RECORD EXTRACTS
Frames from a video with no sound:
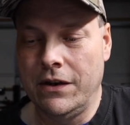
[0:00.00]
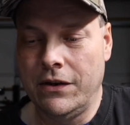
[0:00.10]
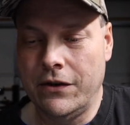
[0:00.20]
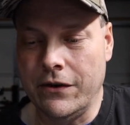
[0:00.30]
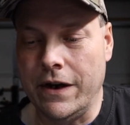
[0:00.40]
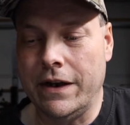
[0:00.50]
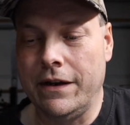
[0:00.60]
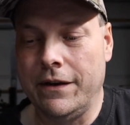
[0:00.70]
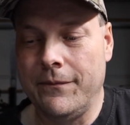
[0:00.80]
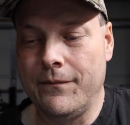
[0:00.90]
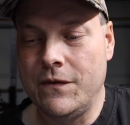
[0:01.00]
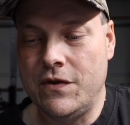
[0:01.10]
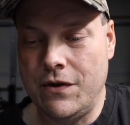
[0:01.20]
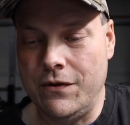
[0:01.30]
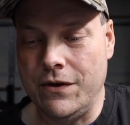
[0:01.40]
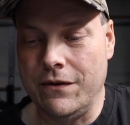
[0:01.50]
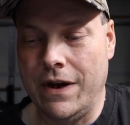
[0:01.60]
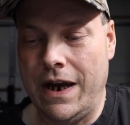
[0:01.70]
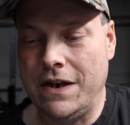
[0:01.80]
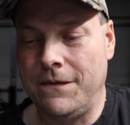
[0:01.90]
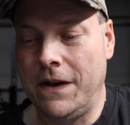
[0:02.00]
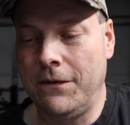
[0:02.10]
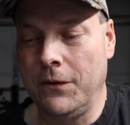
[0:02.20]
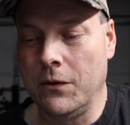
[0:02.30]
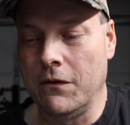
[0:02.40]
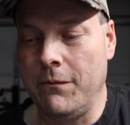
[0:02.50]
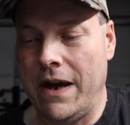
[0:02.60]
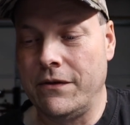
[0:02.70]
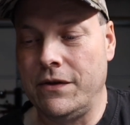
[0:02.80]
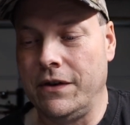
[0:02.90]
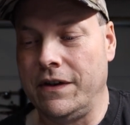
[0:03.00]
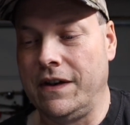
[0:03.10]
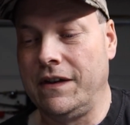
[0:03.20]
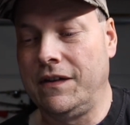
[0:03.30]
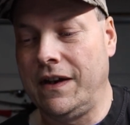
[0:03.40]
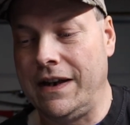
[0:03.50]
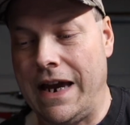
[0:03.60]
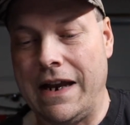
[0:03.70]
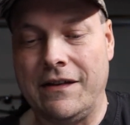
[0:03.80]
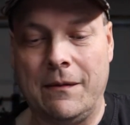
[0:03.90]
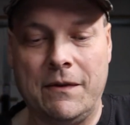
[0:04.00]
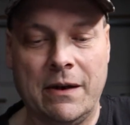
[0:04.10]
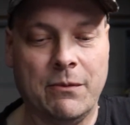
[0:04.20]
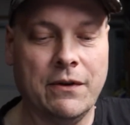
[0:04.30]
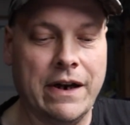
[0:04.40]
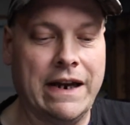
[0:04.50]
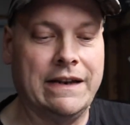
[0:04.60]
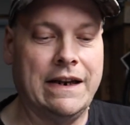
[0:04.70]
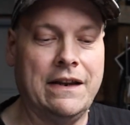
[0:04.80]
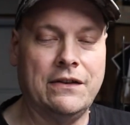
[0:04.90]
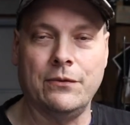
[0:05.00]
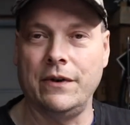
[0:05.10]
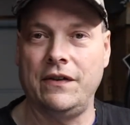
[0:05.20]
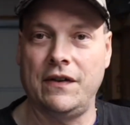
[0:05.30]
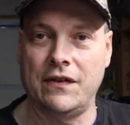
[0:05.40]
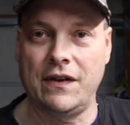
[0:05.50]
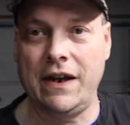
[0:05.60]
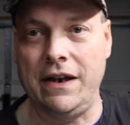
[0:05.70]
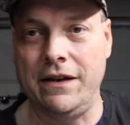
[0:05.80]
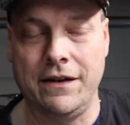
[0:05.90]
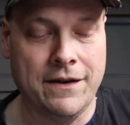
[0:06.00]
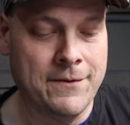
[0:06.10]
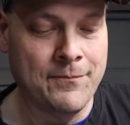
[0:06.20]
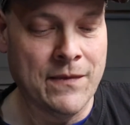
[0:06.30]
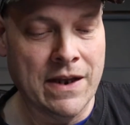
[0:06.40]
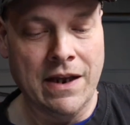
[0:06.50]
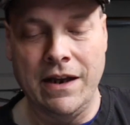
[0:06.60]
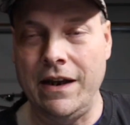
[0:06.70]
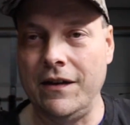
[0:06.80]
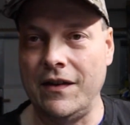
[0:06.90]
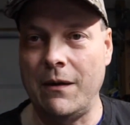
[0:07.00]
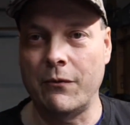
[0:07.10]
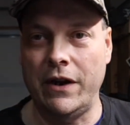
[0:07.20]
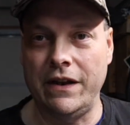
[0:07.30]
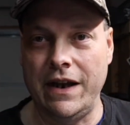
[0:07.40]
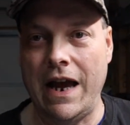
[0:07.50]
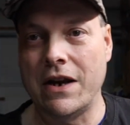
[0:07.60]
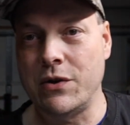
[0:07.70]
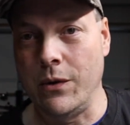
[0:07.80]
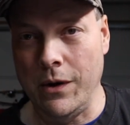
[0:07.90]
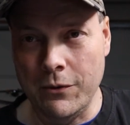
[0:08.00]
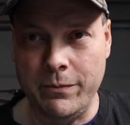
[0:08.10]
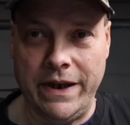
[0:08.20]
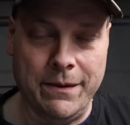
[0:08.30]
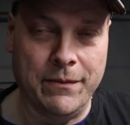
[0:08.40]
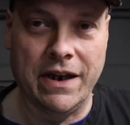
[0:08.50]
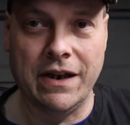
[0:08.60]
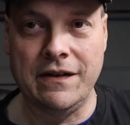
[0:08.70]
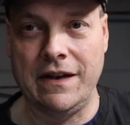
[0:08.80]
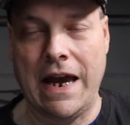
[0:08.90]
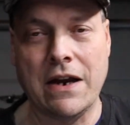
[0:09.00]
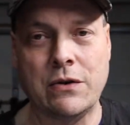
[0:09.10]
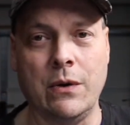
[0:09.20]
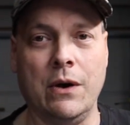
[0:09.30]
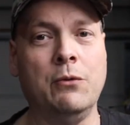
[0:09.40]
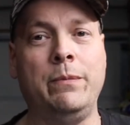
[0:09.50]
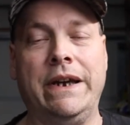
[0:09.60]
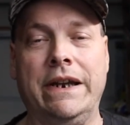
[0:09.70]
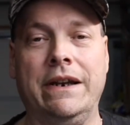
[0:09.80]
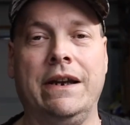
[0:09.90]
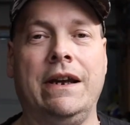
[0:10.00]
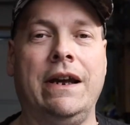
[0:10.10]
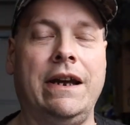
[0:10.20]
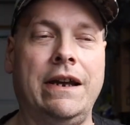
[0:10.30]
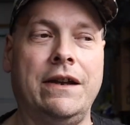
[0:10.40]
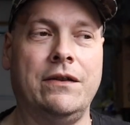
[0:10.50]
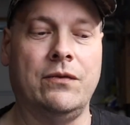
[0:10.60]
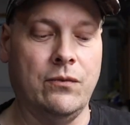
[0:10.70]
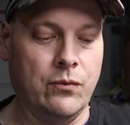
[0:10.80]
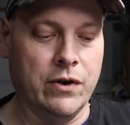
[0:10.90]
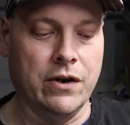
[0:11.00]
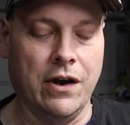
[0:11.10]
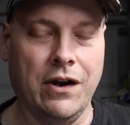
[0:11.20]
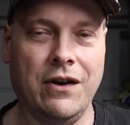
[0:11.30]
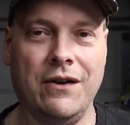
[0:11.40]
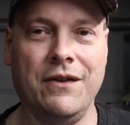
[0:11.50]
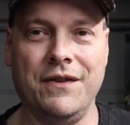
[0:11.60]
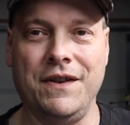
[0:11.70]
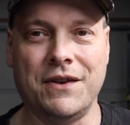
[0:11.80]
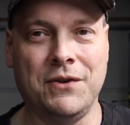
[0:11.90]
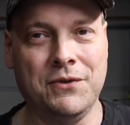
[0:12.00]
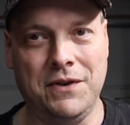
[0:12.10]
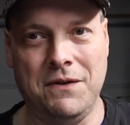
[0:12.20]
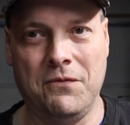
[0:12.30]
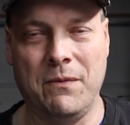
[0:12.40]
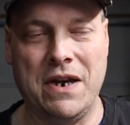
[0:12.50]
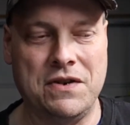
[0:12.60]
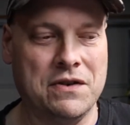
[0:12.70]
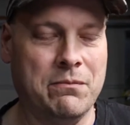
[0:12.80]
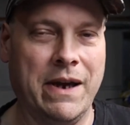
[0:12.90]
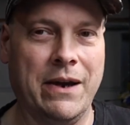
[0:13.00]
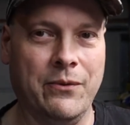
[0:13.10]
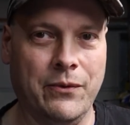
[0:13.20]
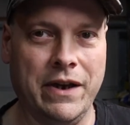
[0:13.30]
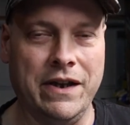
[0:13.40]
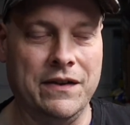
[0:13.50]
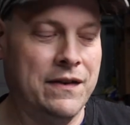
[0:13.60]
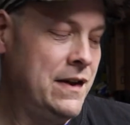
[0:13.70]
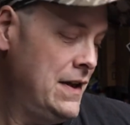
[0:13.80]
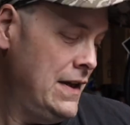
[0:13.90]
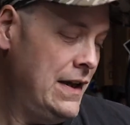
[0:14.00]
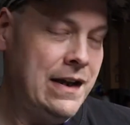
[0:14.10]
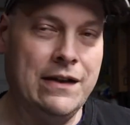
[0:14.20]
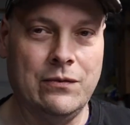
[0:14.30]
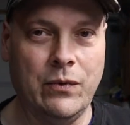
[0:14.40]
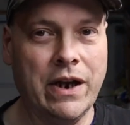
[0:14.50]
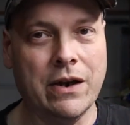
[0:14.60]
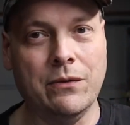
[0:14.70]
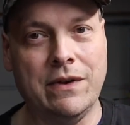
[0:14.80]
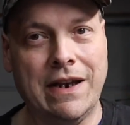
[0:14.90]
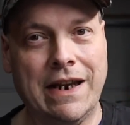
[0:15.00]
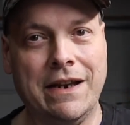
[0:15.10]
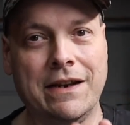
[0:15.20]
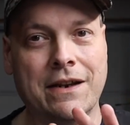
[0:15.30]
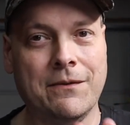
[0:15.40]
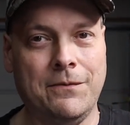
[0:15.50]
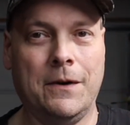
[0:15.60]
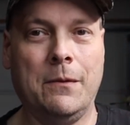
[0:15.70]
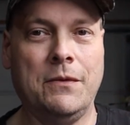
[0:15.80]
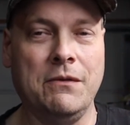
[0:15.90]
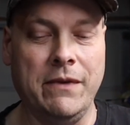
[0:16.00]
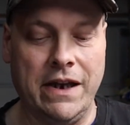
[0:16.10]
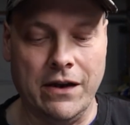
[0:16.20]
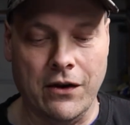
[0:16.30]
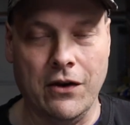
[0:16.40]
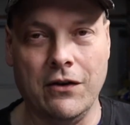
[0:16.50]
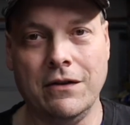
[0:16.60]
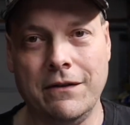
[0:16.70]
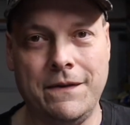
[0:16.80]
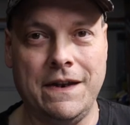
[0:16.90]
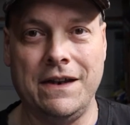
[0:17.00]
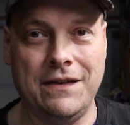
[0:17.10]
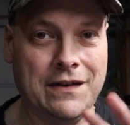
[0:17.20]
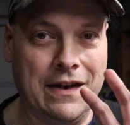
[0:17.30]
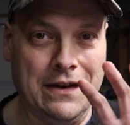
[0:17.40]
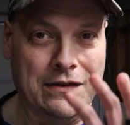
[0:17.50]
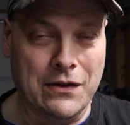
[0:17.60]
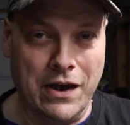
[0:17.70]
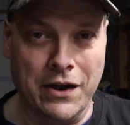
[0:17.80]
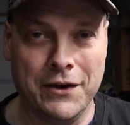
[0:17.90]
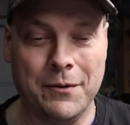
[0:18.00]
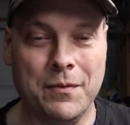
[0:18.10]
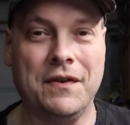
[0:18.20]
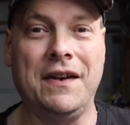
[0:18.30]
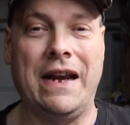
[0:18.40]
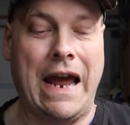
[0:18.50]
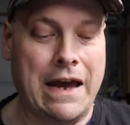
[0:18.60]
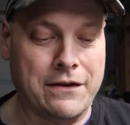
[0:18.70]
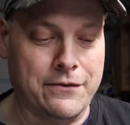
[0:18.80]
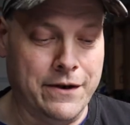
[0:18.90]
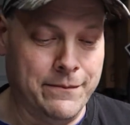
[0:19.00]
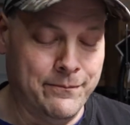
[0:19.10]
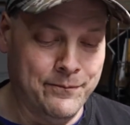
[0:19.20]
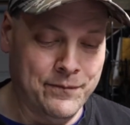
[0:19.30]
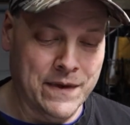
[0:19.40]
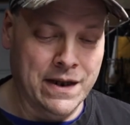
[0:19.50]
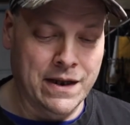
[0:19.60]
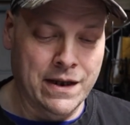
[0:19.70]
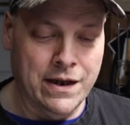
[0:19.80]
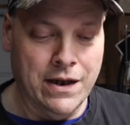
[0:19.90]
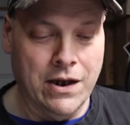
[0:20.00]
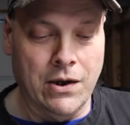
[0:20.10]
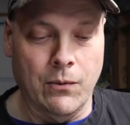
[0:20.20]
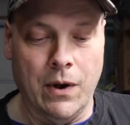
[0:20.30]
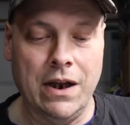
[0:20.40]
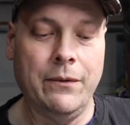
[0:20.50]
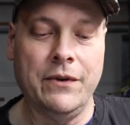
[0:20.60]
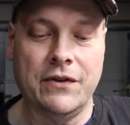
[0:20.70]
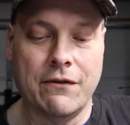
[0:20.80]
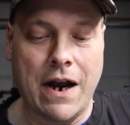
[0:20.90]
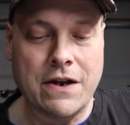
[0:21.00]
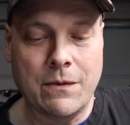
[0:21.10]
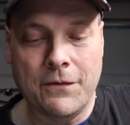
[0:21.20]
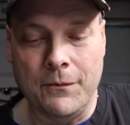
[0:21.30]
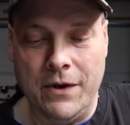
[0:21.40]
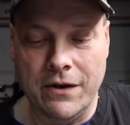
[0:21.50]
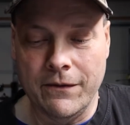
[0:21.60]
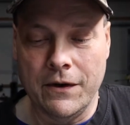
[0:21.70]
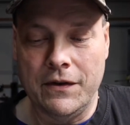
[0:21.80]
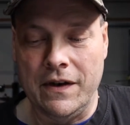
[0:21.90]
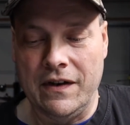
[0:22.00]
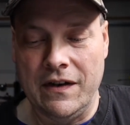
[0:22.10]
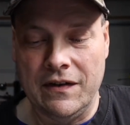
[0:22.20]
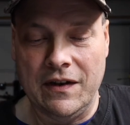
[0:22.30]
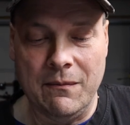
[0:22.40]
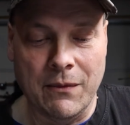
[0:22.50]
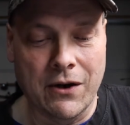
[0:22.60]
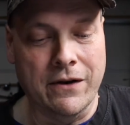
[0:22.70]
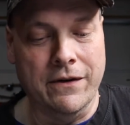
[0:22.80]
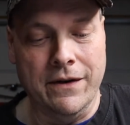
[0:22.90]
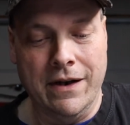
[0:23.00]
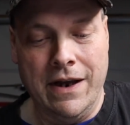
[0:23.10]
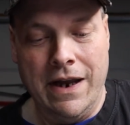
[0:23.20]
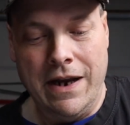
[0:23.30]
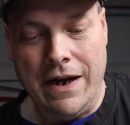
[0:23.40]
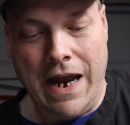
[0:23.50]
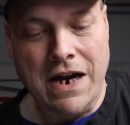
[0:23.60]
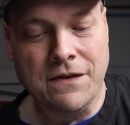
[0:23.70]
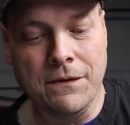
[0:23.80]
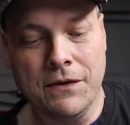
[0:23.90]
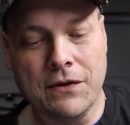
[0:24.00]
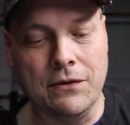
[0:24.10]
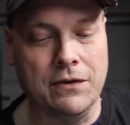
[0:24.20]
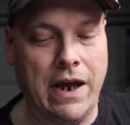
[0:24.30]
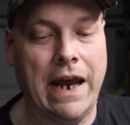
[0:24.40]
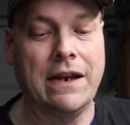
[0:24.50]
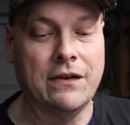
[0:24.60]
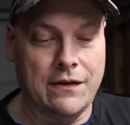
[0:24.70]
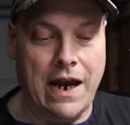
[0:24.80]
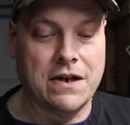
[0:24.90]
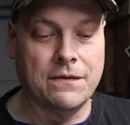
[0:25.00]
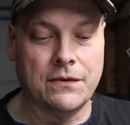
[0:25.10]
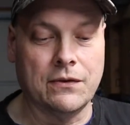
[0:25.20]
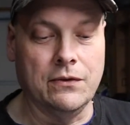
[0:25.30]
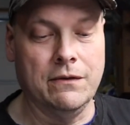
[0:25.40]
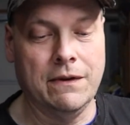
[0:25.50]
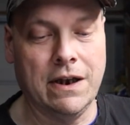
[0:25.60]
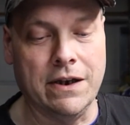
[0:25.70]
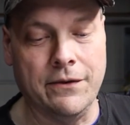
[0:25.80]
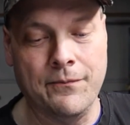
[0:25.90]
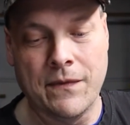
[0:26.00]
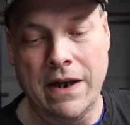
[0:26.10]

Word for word: Durick Jr., age 54, of Mount Juliet, Tennessee, died September 19th, 2016. Yes, I'm reading the actual obit, because the actual obit is where all the cool information about was. His widow did confirm to me all of this is 100% accurate. Wally was a graduate from the University of Tennessee-Martin, Nashville School of Law.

WHAT THE EXERCISE ASKS
Omit the pictures, then print the rest of the listing above exactly.

RESPONSE TO THIS TASK
Frames from a video with no sound:
[0:00.00]
[0:00.10]
[0:00.20]
[0:00.30]
[0:00.40]
[0:00.50]
[0:00.60]
[0:00.70]
[0:00.80]
[0:00.90]
[0:01.00]
[0:01.10]
[0:01.20]
[0:01.30]
[0:01.40]
[0:01.50]
[0:01.60]
[0:01.70]
[0:01.80]
[0:01.90]
[0:02.00]
[0:02.10]
[0:02.20]
[0:02.30]
[0:02.40]
[0:02.50]
[0:02.60]
[0:02.70]
[0:02.80]
[0:02.90]
[0:03.00]
[0:03.10]
[0:03.20]
[0:03.30]
[0:03.40]
[0:03.50]
[0:03.60]
[0:03.70]
[0:03.80]
[0:03.90]
[0:04.00]
[0:04.10]
[0:04.20]
[0:04.30]
[0:04.40]
[0:04.50]
[0:04.60]
[0:04.70]
[0:04.80]
[0:04.90]
[0:05.00]
[0:05.10]
[0:05.20]
[0:05.30]
[0:05.40]
[0:05.50]
[0:05.60]
[0:05.70]
[0:05.80]
[0:05.90]
[0:06.00]
[0:06.10]
[0:06.20]
[0:06.30]
[0:06.40]
[0:06.50]
[0:06.60]
[0:06.70]
[0:06.80]
[0:06.90]
[0:07.00]
[0:07.10]
[0:07.20]
[0:07.30]
[0:07.40]
[0:07.50]
[0:07.60]
[0:07.70]
[0:07.80]
[0:07.90]
[0:08.00]
[0:08.10]
[0:08.20]
[0:08.30]
[0:08.40]
[0:08.50]
[0:08.60]
[0:08.70]
[0:08.80]
[0:08.90]
[0:09.00]
[0:09.10]
[0:09.20]
[0:09.30]
[0:09.40]
[0:09.50]
[0:09.60]
[0:09.70]
[0:09.80]
[0:09.90]
[0:10.00]
[0:10.10]
[0:10.20]
[0:10.30]
[0:10.40]
[0:10.50]
[0:10.60]
[0:10.70]
[0:10.80]
[0:10.90]
[0:11.00]
[0:11.10]
[0:11.20]
[0:11.30]
[0:11.40]
[0:11.50]
[0:11.60]
[0:11.70]
[0:11.80]
[0:11.90]
[0:12.00]
[0:12.10]
[0:12.20]
[0:12.30]
[0:12.40]
[0:12.50]
[0:12.60]
[0:12.70]
[0:12.80]
[0:12.90]
[0:13.00]
[0:13.10]
[0:13.20]
[0:13.30]
[0:13.40]
[0:13.50]
[0:13.60]
[0:13.70]
[0:13.80]
[0:13.90]
[0:14.00]
[0:14.10]
[0:14.20]
[0:14.30]
[0:14.40]
[0:14.50]
[0:14.60]
[0:14.70]
[0:14.80]
[0:14.90]
[0:15.00]
[0:15.10]
[0:15.20]
[0:15.30]
[0:15.40]
[0:15.50]
[0:15.60]
[0:15.70]
[0:15.80]
[0:15.90]
[0:16.00]
[0:16.10]
[0:16.20]
[0:16.30]
[0:16.40]
[0:16.50]
[0:16.60]
[0:16.70]
[0:16.80]
[0:16.90]
[0:17.00]
[0:17.10]
[0:17.20]
[0:17.30]
[0:17.40]
[0:17.50]
[0:17.60]
[0:17.70]
[0:17.80]
[0:17.90]
[0:18.00]
[0:18.10]
[0:18.20]
[0:18.30]
[0:18.40]
[0:18.50]
[0:18.60]
[0:18.70]
[0:18.80]
[0:18.90]
[0:19.00]
[0:19.10]
[0:19.20]
[0:19.30]
[0:19.40]
[0:19.50]
[0:19.60]
[0:19.70]
[0:19.80]
[0:19.90]
[0:20.00]
[0:20.10]
[0:20.20]
[0:20.30]
[0:20.40]
[0:20.50]
[0:20.60]
[0:20.70]
[0:20.80]
[0:20.90]
[0:21.00]
[0:21.10]
[0:21.20]
[0:21.30]
[0:21.40]
[0:21.50]
[0:21.60]
[0:21.70]
[0:21.80]
[0:21.90]
[0:22.00]
[0:22.10]
[0:22.20]
[0:22.30]
[0:22.40]
[0:22.50]
[0:22.60]
[0:22.70]
[0:22.80]
[0:22.90]
[0:23.00]
[0:23.10]
[0:23.20]
[0:23.30]
[0:23.40]
[0:23.50]
[0:23.60]
[0:23.70]
[0:23.80]
[0:23.90]
[0:24.00]
[0:24.10]
[0:24.20]
[0:24.30]
[0:24.40]
[0:24.50]
[0:24.60]
[0:24.70]
[0:24.80]
[0:24.90]
[0:25.00]
[0:25.10]
[0:25.20]
[0:25.30]
[0:25.40]
[0:25.50]
[0:25.60]
[0:25.70]
[0:25.80]
[0:25.90]
[0:26.00]
[0:26.10]

Word for word: Durick Jr., age 54, of Mount Juliet, Tennessee, died September 19th, 2016. Yes, I'm reading the actual obit, because the actual obit is where all the cool information about was. His widow did confirm to me all of this is 100% accurate. Wally was a graduate from the University of Tennessee-Martin, Nashville School of Law.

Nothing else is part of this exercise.